__WHAT THE TASK ASKS__
Below are records; reproduce exactly the lines from the one that has "[784.72-785.72s]" through the one that has "Transcript: the most", ends included, and nothing more.

____ ENTRIES PROVIDED

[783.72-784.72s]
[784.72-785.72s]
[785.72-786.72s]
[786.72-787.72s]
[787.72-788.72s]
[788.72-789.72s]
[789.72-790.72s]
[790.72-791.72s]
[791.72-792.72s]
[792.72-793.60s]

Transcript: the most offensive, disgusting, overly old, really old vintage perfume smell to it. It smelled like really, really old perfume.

________
____ ENTRIES PROVIDED

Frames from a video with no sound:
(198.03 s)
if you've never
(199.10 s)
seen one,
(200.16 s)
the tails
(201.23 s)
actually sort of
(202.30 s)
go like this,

________

__SOLVED PROBLEM__
[784.72-785.72s]
[785.72-786.72s]
[786.72-787.72s]
[787.72-788.72s]
[788.72-789.72s]
[789.72-790.72s]
[790.72-791.72s]
[791.72-792.72s]
[792.72-793.60s]

Transcript: the most offensive, disgusting, overly old, really old vintage perfume smell to it. It smelled like really, really old perfume.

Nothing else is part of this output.